If ocular melanoma spreads, it can often spread to the liver. If that happens, then the patient’s survival outcomes can vary, and with medical advancements the lifespan has being prolonged for this deadly disease. In Elaine’s Patches group, two of the four women’s cancer spread to their liver, and have since passed away.
“You live with the feeling of not knowing if this disease will spread, but to see two of your friends succumb to this disease is heartbreaking. Rest In Peace to both ladies, they will never be forgotten by us.”
Elaine had started treatment in October, then went back to work in February the following year.
“I wanted normality. When I did get back to work, a counsellor said, ‘the person who left that day is not the same as the person who returned’. And they were right. Everything overwhelmed me.”
It was only when Elaine returned to work that she got connected with the Irish Cancer Society, when her interest in a return-to-work policy signposted her to the organisation.
Since completing her treatment, Elaine has volunteered with the Irish Cancer Society and met other volunteers. She helped to start a Colleague resource Cancer support group in her work and is also a member of the Butterfly Community, a support group across the whole of her company, which she is an ambassador in Ireland for. She continues to volunteer with the Irish Cancer Society, supporting her colleagues in their return to work.
Elaine has also become a mentor with Imerman Angels through her involvement with the Butterfly community in Pfizer, which uniquely matches individuals who have navigated similar cancer journeys—regardless of where they are in the world. This opportunity allows Elaine to offer support and guidance to others facing similar challenges, building connections across borders and making a real difference.

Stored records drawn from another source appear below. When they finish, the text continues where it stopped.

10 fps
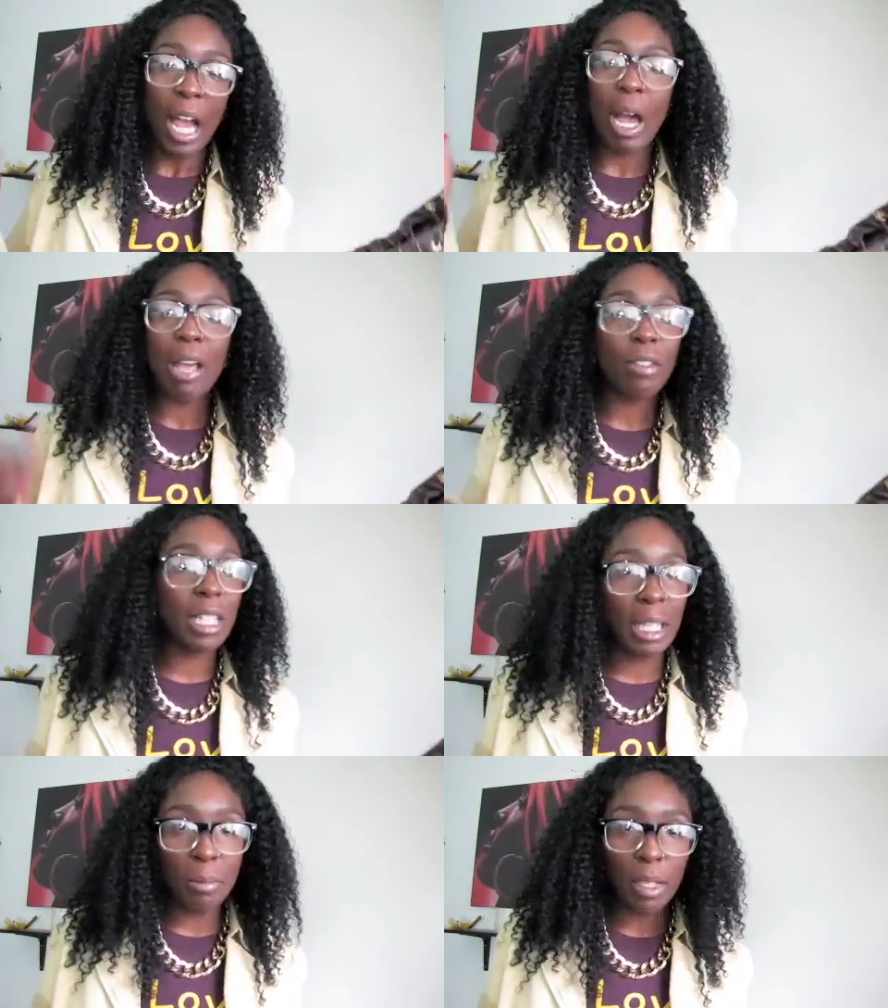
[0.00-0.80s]
I'll have a
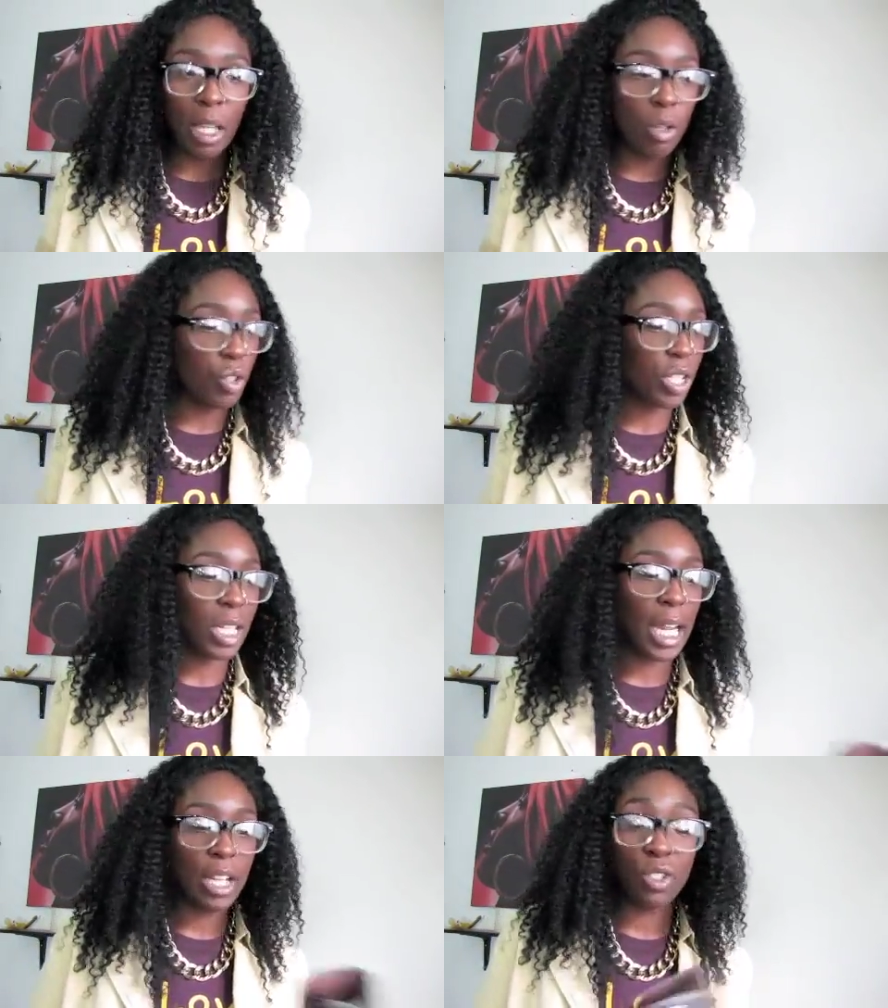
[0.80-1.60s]
link below just
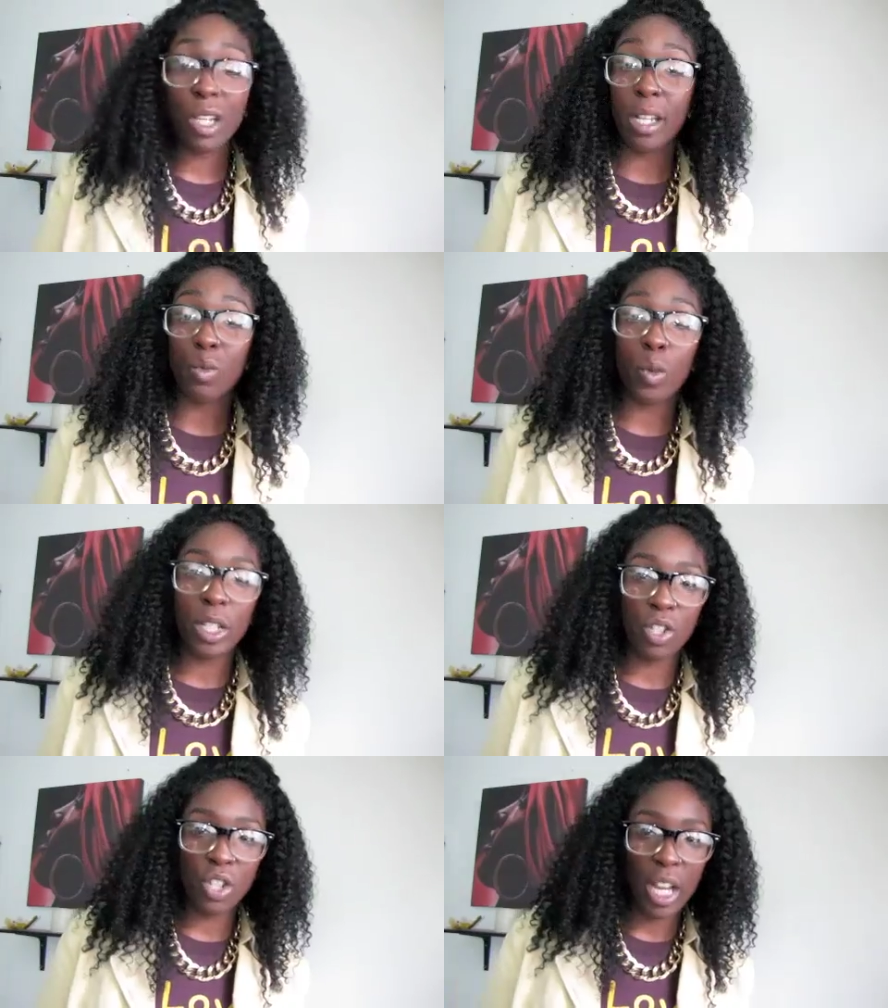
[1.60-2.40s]
in case you guys
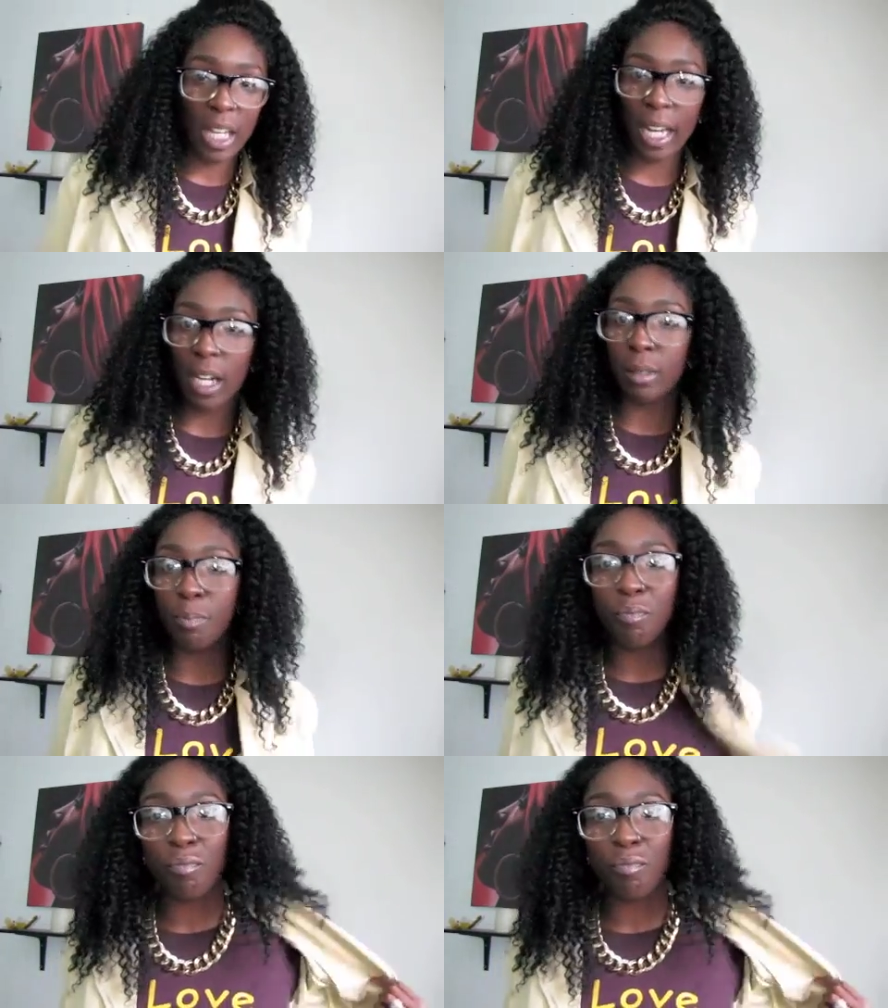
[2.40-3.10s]
wanted to check it out.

“My diagnosis has opened amazing avenues for me. This journey has led me to things I would have never gotten involved in and has steered me into helping others and working with the Irish Cancer Society,” she says.

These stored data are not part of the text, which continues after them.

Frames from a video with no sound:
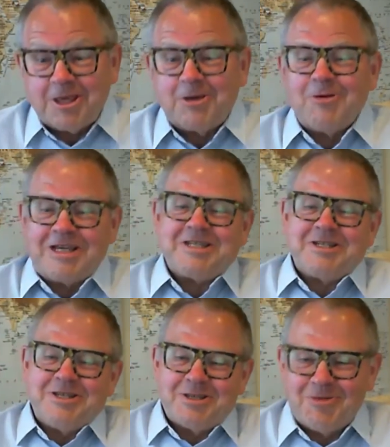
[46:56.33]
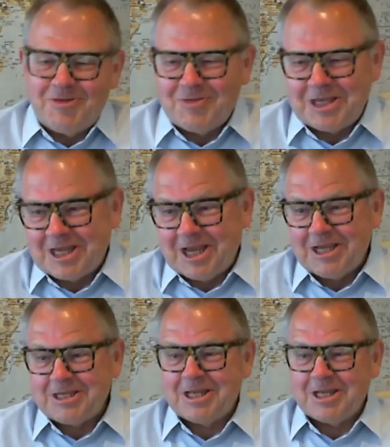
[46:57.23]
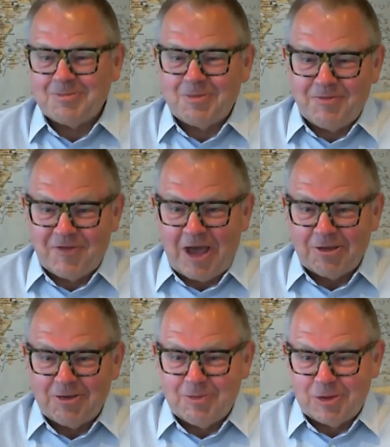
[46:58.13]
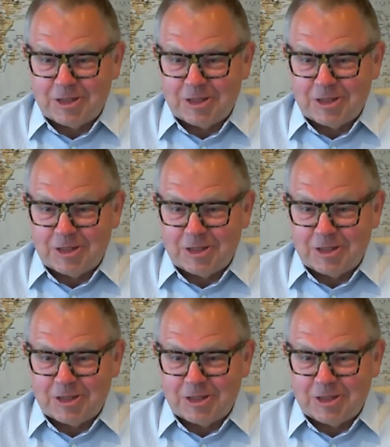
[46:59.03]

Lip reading: questions we've discussed has been valuable.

Elaine now has yearly scans on her eye and liver to check the tumour that is still in her eye is dormant and that her liver is clear of any cancer. “You still have that ‘scanxiety’, it never leaves you; you just learn to cope with it. You have good days and bad days.”
She adds that she sought counselling, which helped. Elaine didn’t like that many people would say to her ‘I know what you’re going through’. She says: “I kept saying back: you don’t know what I’m going through because you don’t have cancer."
“I even struggled saying that word, ‘cancer’, I kept saying ‘the tumour’. To this day I more often say I had ocular melanoma other than cancer.”
If she could give advice to someone who has been diagnosed with eye cancer, it would be: “Reach out to people, because the more you talk to somebody who’s going through this diagnosis, it answers those questions that you might otherwise go to Dr. Google for, which aren’t right. The Peer Support service that the Irish Cancer Society provides is a valuable resource for new patients, and the service has recently recruited an ocular melanoma patient as a volunteer. I have also found great comfort and support in the Ocular Melanoma Ireland Facebook group, which is in an online community of patients and carers with lived experience of this type of cancer and offer a great support and a community within Ireland."
“There are huge advancements in a treatment named Kimmtrack and other treatments which treats specific eye cancers. There are brilliant people working on this. It’s not the doom and gloom story it would’ve been in 2018 when I heard those dreaded words.”
Eight years after her diagnosis, Elaine has little to no vision in her right eye. “I’ll take the loss of sight for the loss of my life,” she says.